Pazartesi, Ocak 2

Biraz Sinirlendim O Kadar!

2012 geldi canlarım. Bu durum size kutlu oldu mu bilemeyeceğim ama bana hiçbir b.k olmadığı kesin. Galiba şu sıralar biraz agresifim. Dolayısıyla yazı bol küfürlü olabilir “ ayol ben gelemem öyle şeye! ” diyorsan peşin peşin söylüyorum, devam etme okumaya.

Sosyal medyaya şöyle bir göz gezdirdim bir Allahın kulu da “ valla oturdum çerez yiyor, televizyon izliyorum. ” dememiş. Neden desin ama değil mi? Bu durumlar prestij meselesi. Evde pinekliyorsan bile belli etmeyeceksin, ortaya da bir iki asparagas attınmı “ bilmem nerelerde deliler gibi eğleniyoruz. ” diye tamamdır. Sende benden “bi’s.ktir  git! ” kazandın demektir. Unutma, bir ara uğra da al.
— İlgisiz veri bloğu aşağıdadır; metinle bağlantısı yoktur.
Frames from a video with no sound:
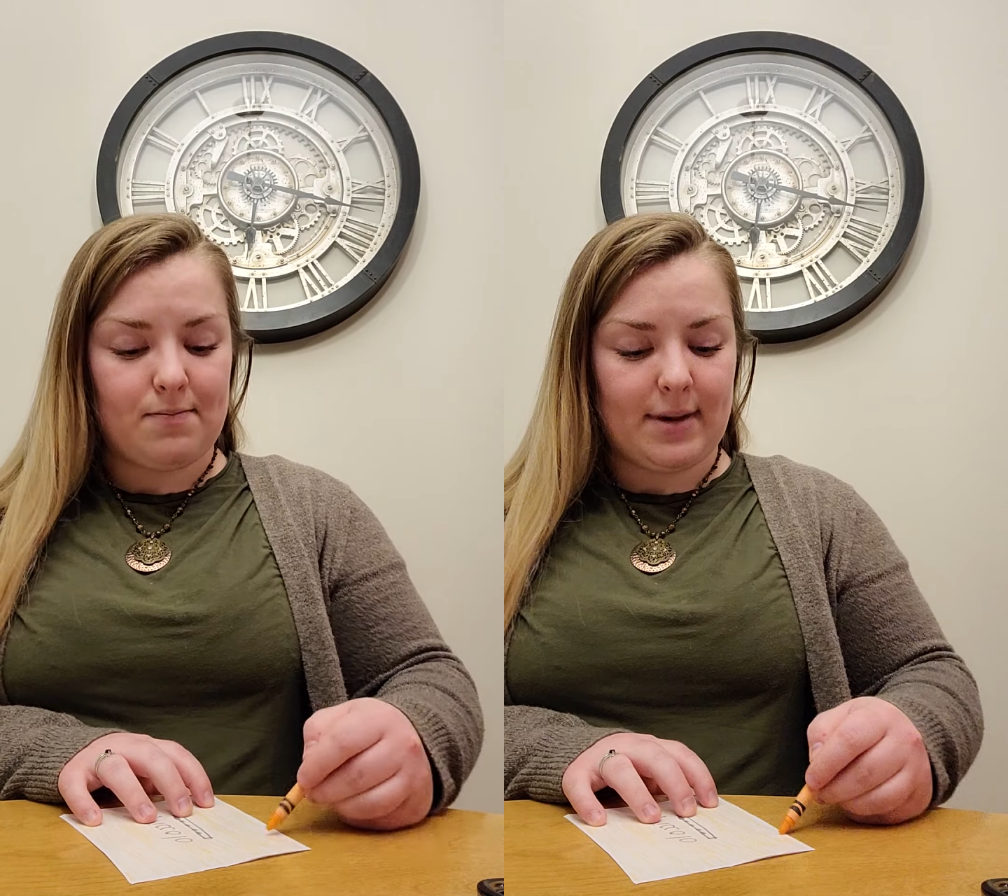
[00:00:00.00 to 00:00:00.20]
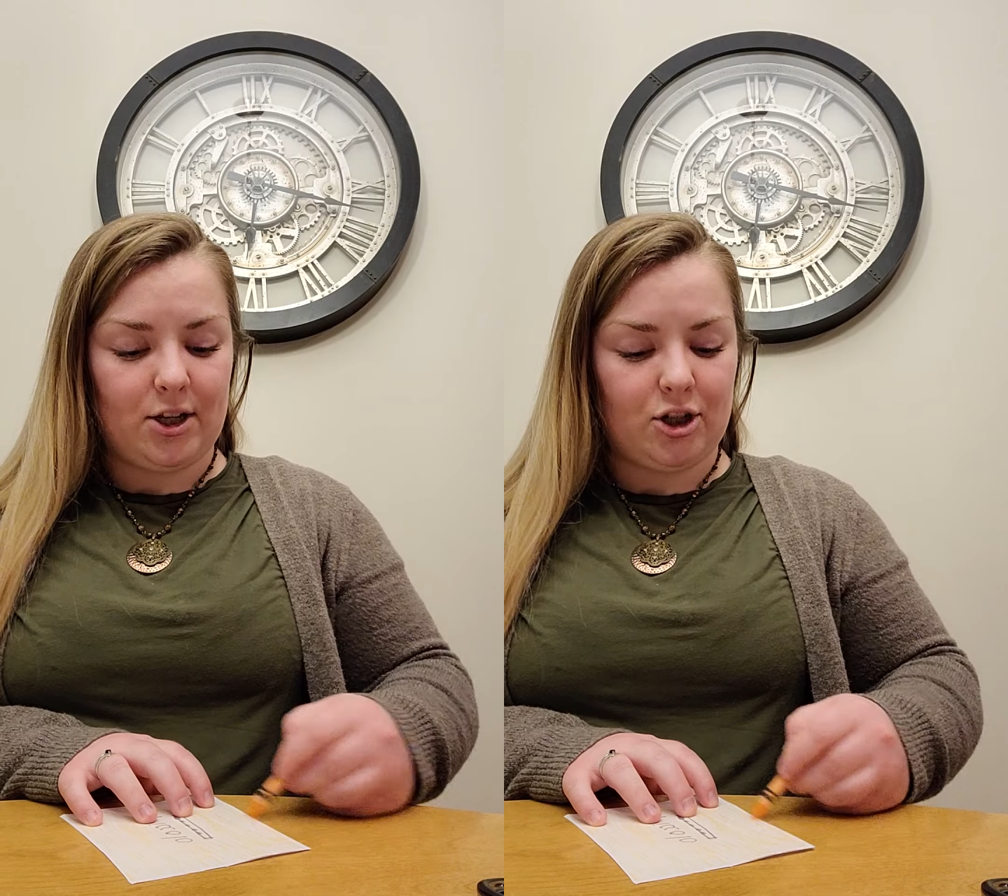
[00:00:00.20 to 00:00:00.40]

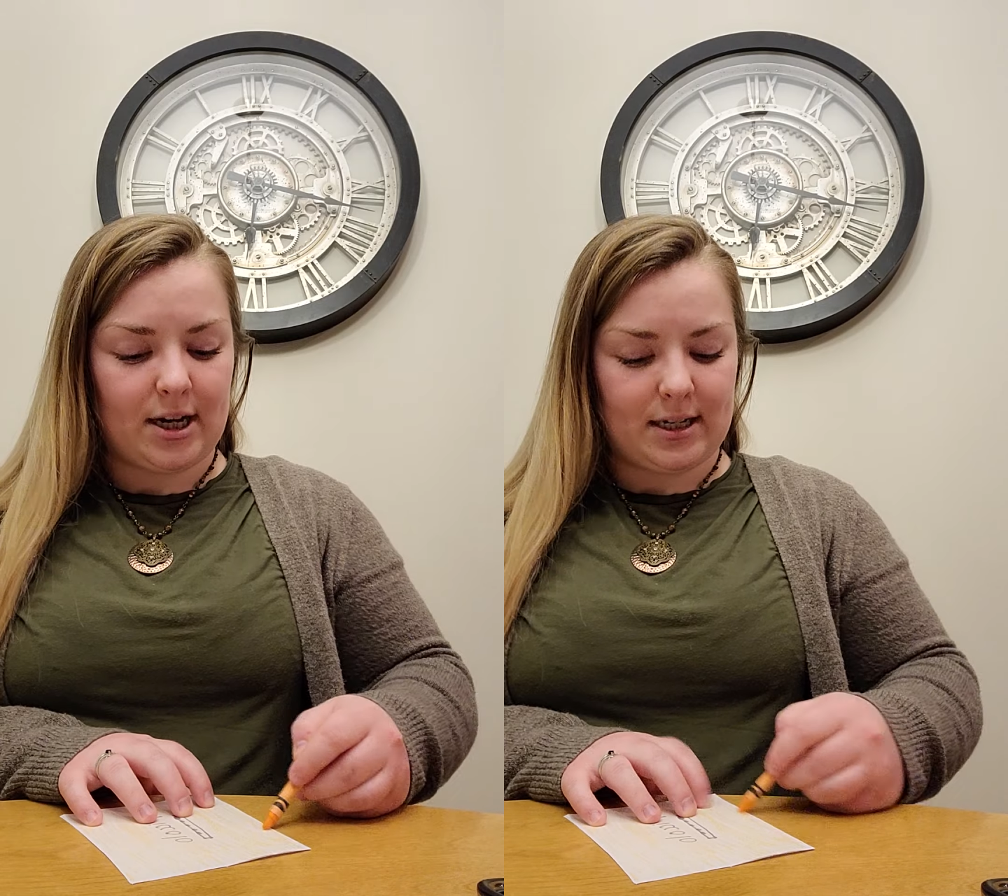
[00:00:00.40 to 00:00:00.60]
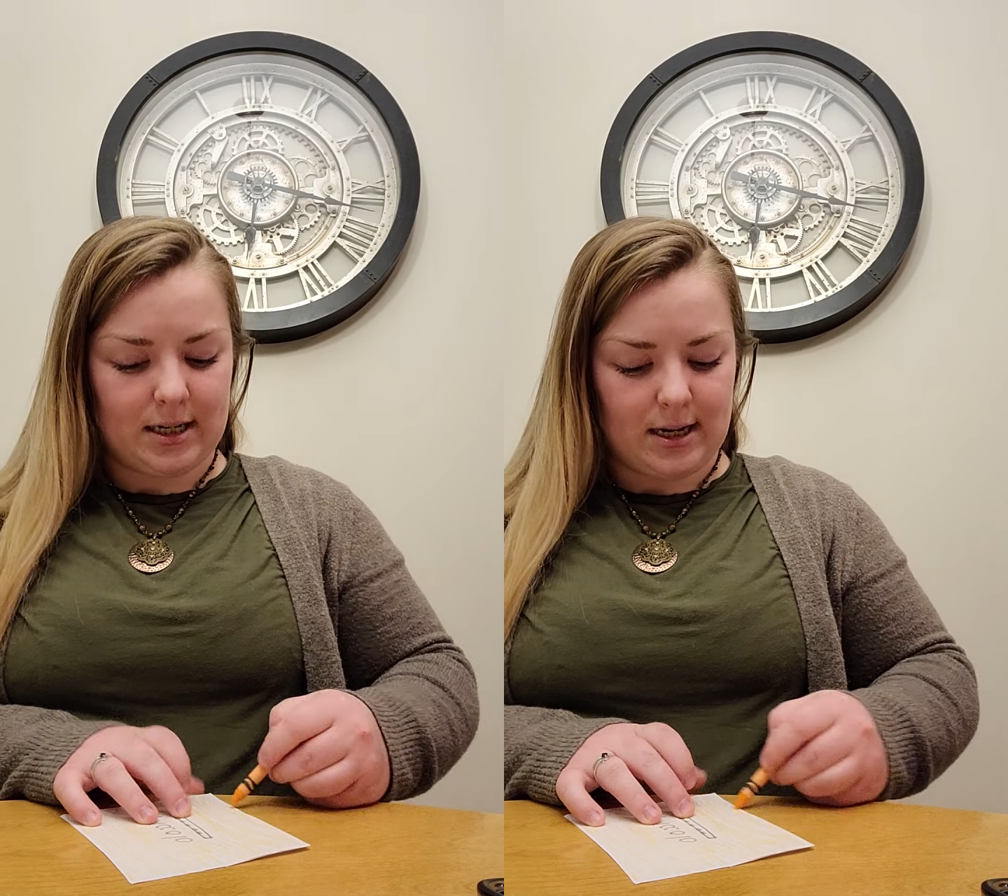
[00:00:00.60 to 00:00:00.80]

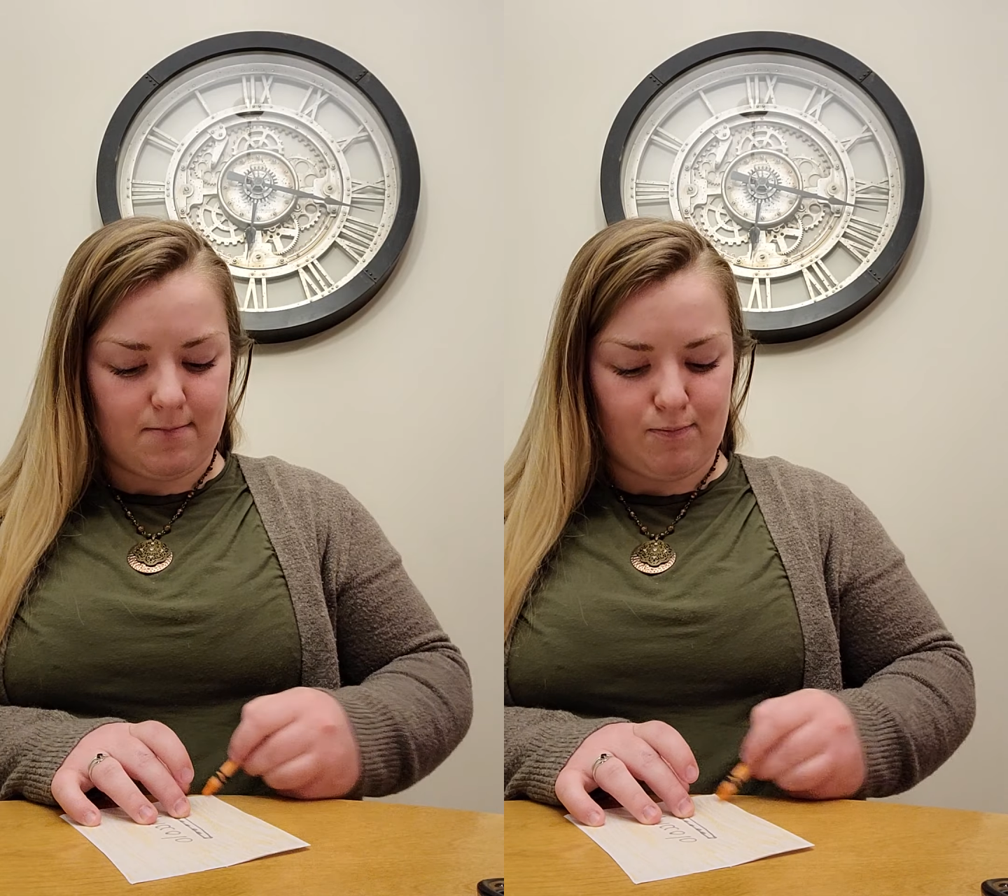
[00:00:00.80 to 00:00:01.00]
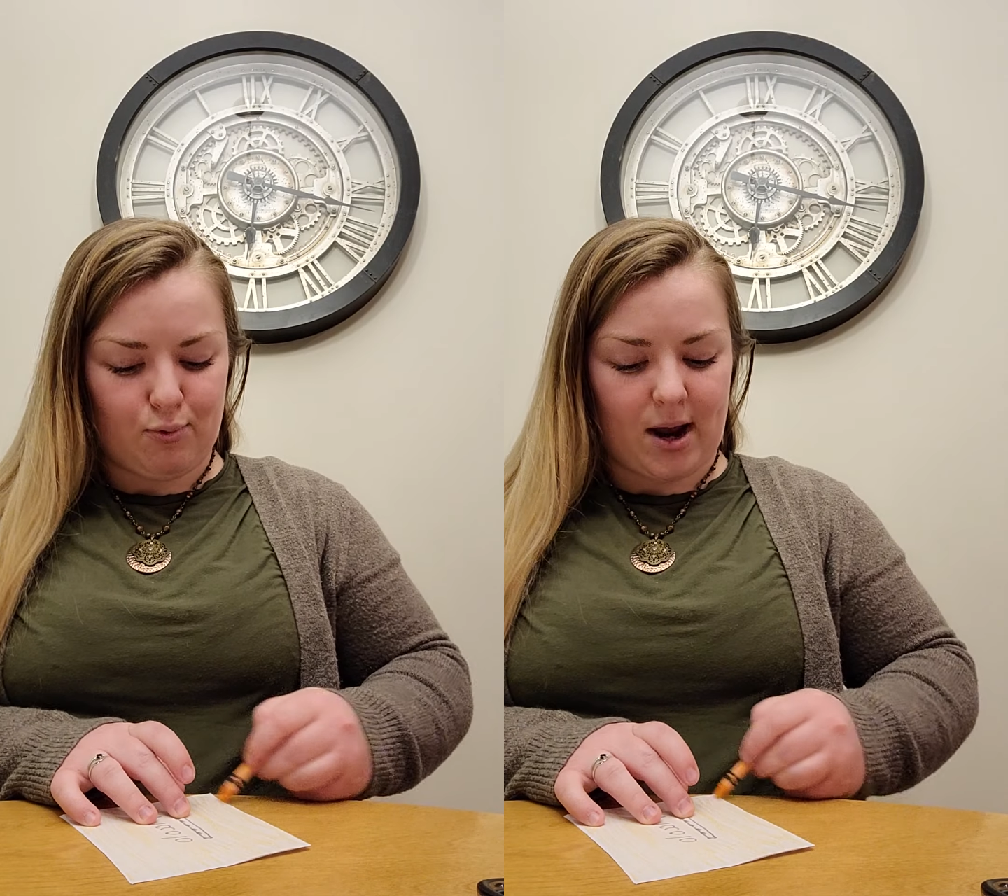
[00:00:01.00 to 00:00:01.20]
magenta and
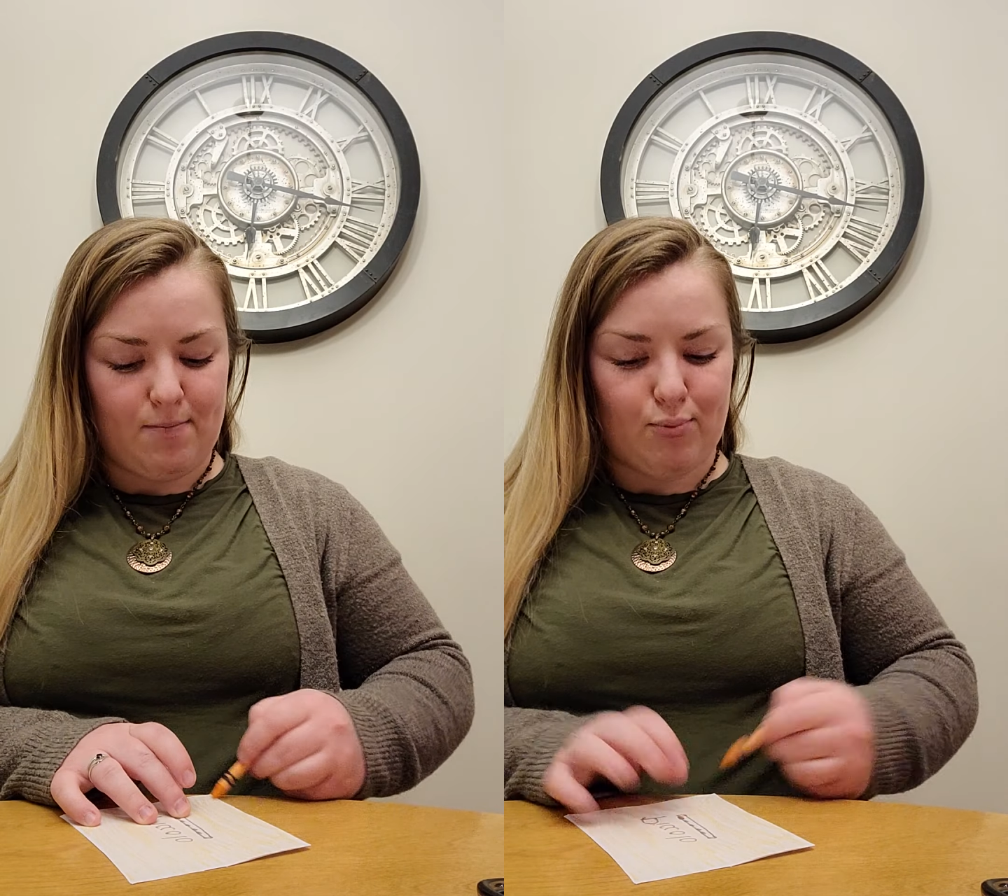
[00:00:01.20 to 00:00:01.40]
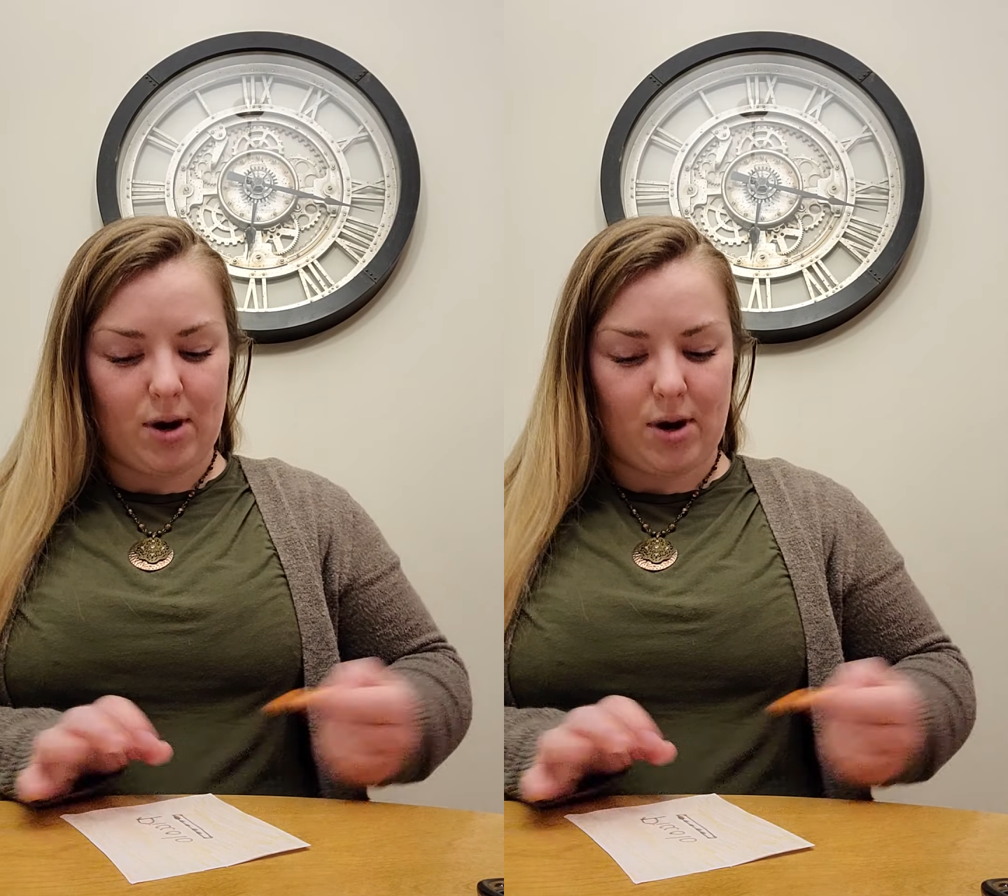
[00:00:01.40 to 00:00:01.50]
bright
Herkes eğlencenin dibine vurmuş. Gebermişler eğlenmekten(?!) o derece yani. Hemen hemen hepsine lügatimin yettiğince sövdüm. Yine olsun, yine söverim. Bunun, yılbaşı gecesini yaklaşan finallerime çalışarak ve kös kös oturarak geçirmemle de bir alakası yok, içimden geldi hakikatten. ( hıhı kesin öyledir diyorsan sende bi’s.ktir git! )

Tamamı ile israftan ibaret bir gece. Her şeyden çok çok harcanıyor. İnsanlar bu gece ciddi anlamda manik. Çok zenginmiş gibi para harcıyorlar, çok mutluymuş gibi gülüyor, çok eğleniyormuş gibi dans ediyorlar, çok iyi içiyormuş gibi içiyorlar, çok seviyormuş gibi sarılıyorlar, çok istiyormuş gibi sevişiyorlar.. 3-5 saat için harcanan yüklü meblağlara, yalandan atılan onca kahkahaya, kusulan bir ton içkiye, boşa sarf edilen sevgi sözcüklerine, duygudan yoksun vücut yorgunluklarına yazık. Bunların hepsi çok fazla..

Benim yılbaşımda ise her şey çok azdı. Hatta yoktu. Oturdum biraz ekonomi çalıştım, sonra televizyona baktım, baktım, baktım. Sonra bıktım yattım. Alkol bile almadım o denli bir bezmişlik vardı üstümde. Güzel bir kırmızı şarap bulmak için uğraş, yanına en az iki çeşit peynir seç. Sonra ye, iç, sız. Gece susadığın için iki üç kez su içmeye kalk. Bir o kadar da tuvalete kalk. Sabah baş ağrısı çek. Zor geldi. Birkaç kişiden de davet aldım. Ama evde oturup içki içmek bile zor gelmişken kıyafettir, saçtır, makyajdır, mekandır, odur, budur çekebilir miydim sizce? Bence de.. Maddi boyutuna zaten girmiyorum.

Telefonum bir yahut iki kez çaldı ya da çalmadı. ( çalmadı. ) Aslında bu bir açıdan sevindiriciydi. Laf olsun diye atılan, “ bedava sms’lerin gücü adına! ” sloganlı toplu mesajlardan hiç almadım. Zira ekstradan sövdüreceklerdi beni. “ Seni seviyorum maralım gel yanıma, beraber geçirelim yılbaşını. ” diyen biri ( ikisi, üçü, dördü.. ) “ hayır, gelemem. ” dediğim için “sevişmeden uyumayalım ” şarkısını başka bir kıza armağan edeceğini söyledi. “ Kolay gelsin. ” dedim. En acısı ise sabah uyandığımda yine aynı Derya idim. Fas fakir (?!) ve yalnız. ( yaptığım demagojiden benim bile midem bulandı. ) “Biletine ne çıktı? ” diye soranlara da güzel bir cevabım var, burada söyleyemeyeceğim. Siz hayal edin. Hepiniz esen kalın, cingıl cingıl kalın, hoşça kalın..

Btw: 2011, hayatımın en lanet yılıydın. Tek mutluluğum senin öyle ya da böyle bitmiş olman. Nıhahah!